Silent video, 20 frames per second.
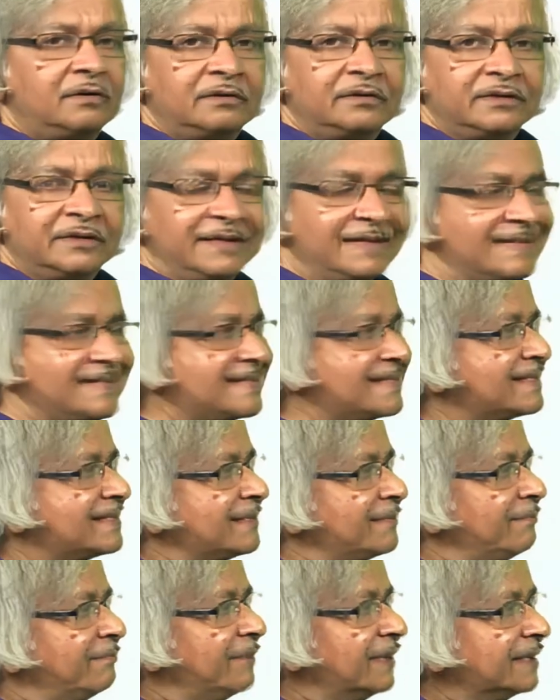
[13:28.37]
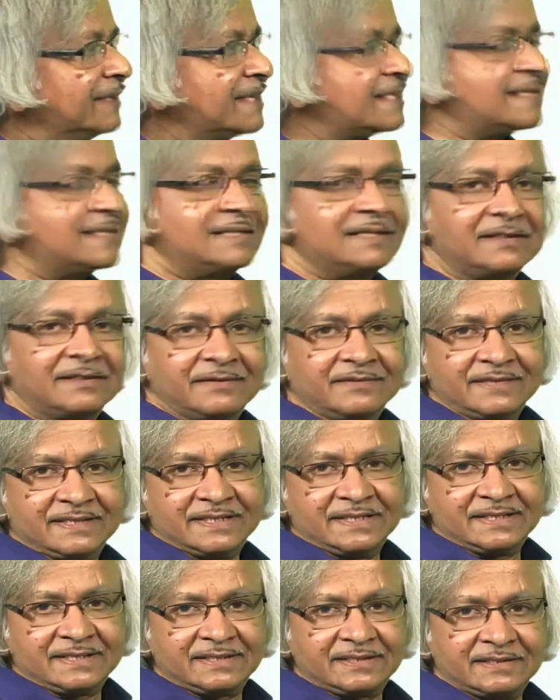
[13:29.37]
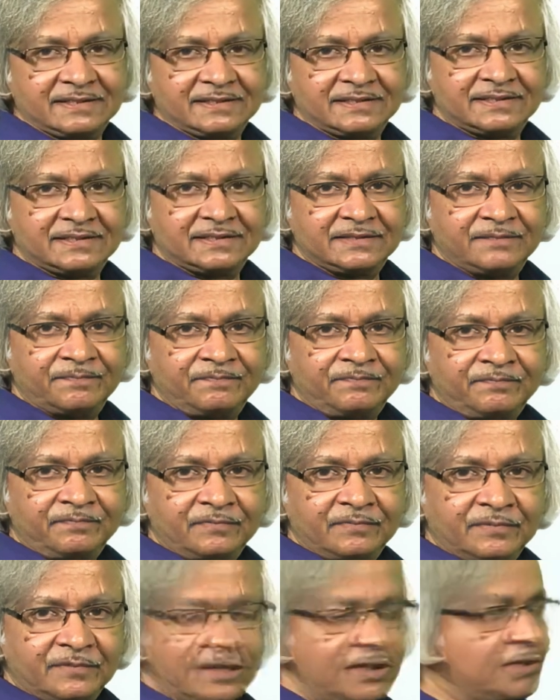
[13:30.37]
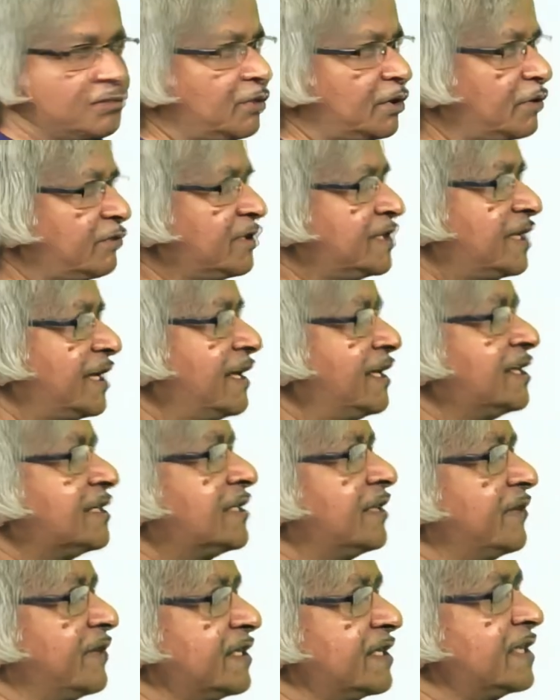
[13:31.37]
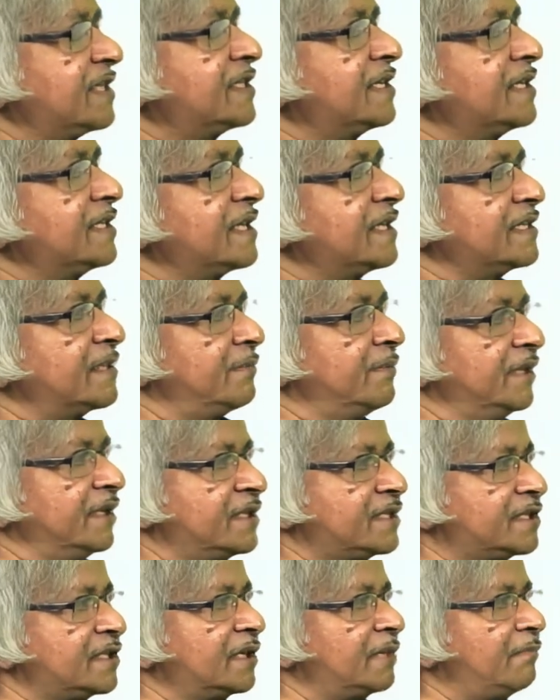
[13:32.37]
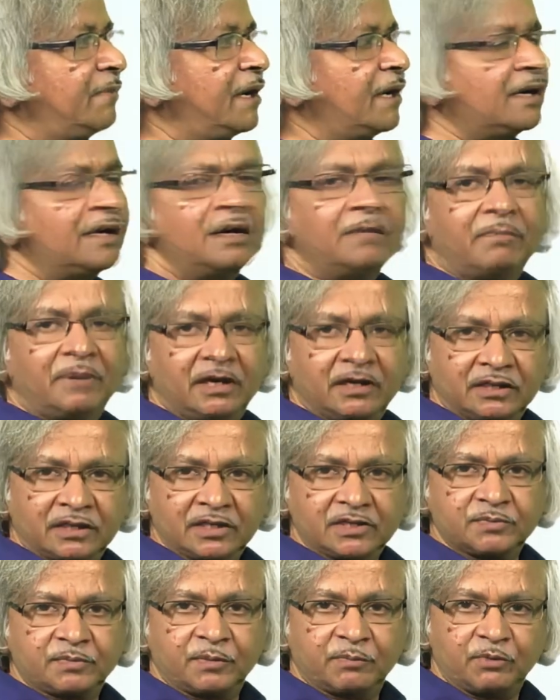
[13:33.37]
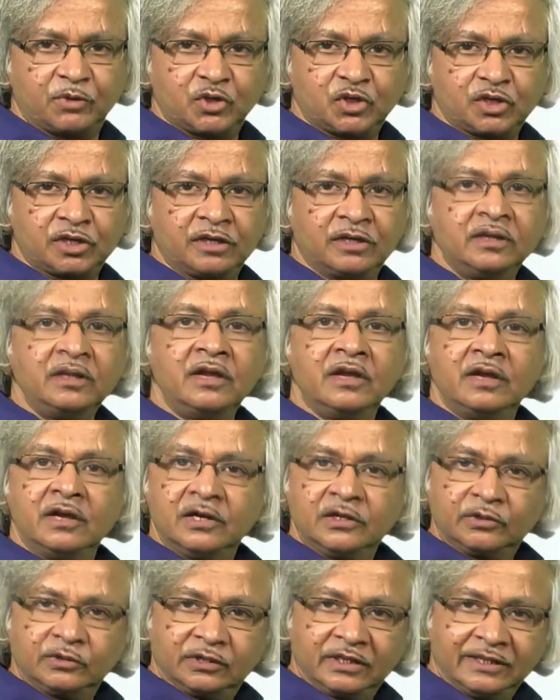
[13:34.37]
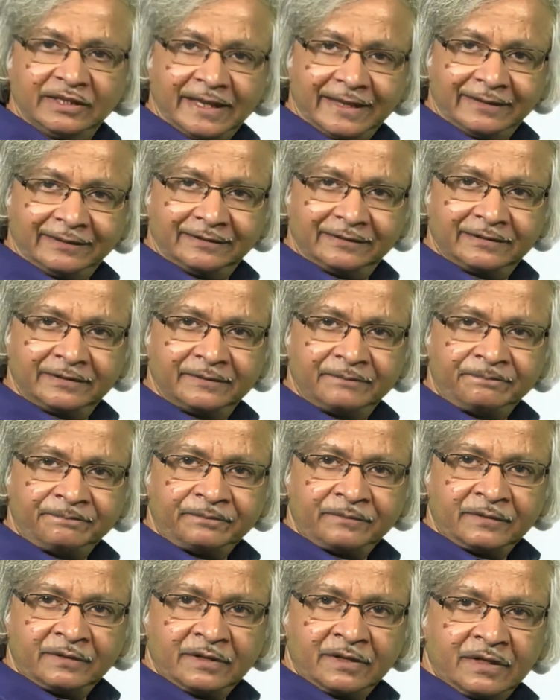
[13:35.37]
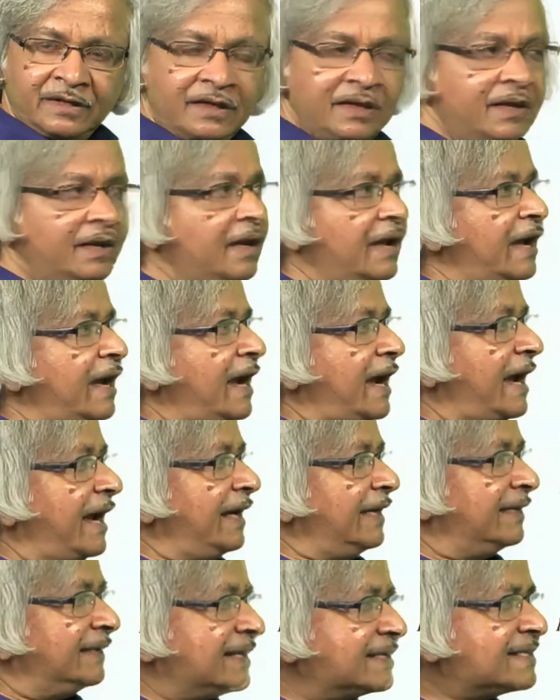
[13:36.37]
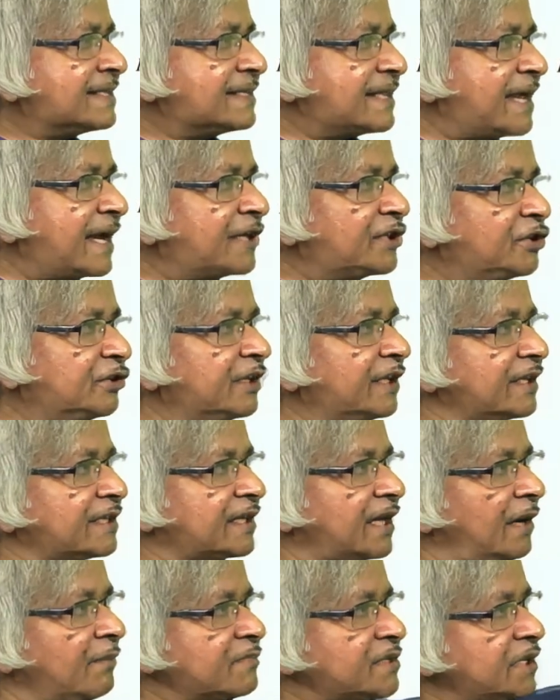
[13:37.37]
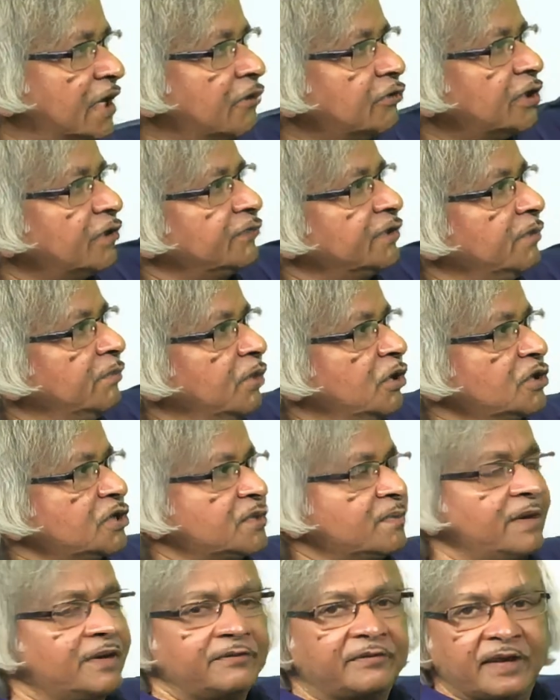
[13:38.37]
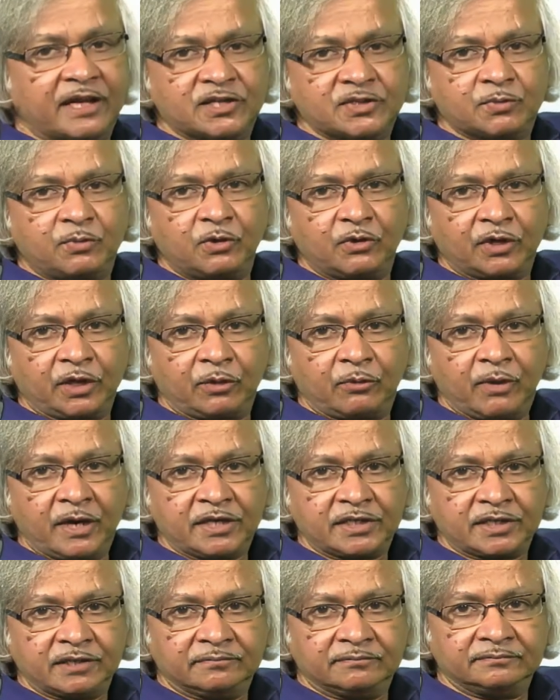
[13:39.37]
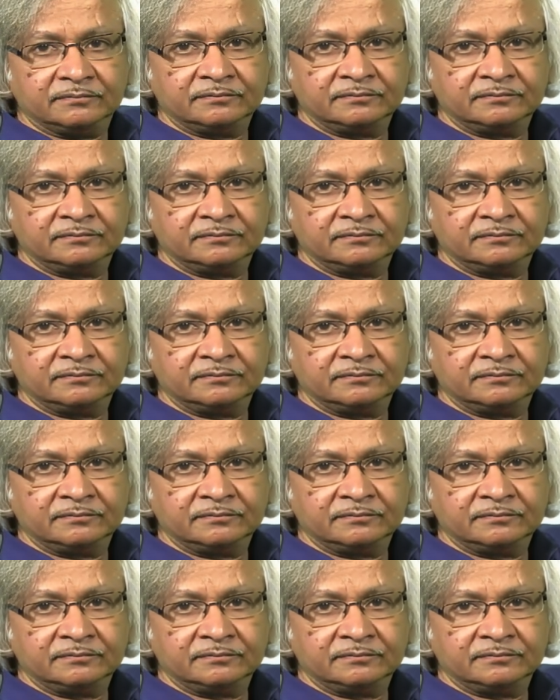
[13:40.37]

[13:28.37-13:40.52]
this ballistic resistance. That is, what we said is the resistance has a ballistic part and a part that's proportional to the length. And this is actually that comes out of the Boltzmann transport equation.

---*---

## WORK TASK
Leaving the pictures aside, transcribe the entire listing exactly.

## EXPECTED ANSWER
Silent video, 20 frames per second.
[13:28.37]
[13:29.37]
[13:30.37]
[13:31.37]
[13:32.37]
[13:33.37]
[13:34.37]
[13:35.37]
[13:36.37]
[13:37.37]
[13:38.37]
[13:39.37]
[13:40.37]

[13:28.37-13:40.52]
this ballistic resistance. That is, what we said is the resistance has a ballistic part and a part that's proportional to the length. And this is actually that comes out of the Boltzmann transport equation.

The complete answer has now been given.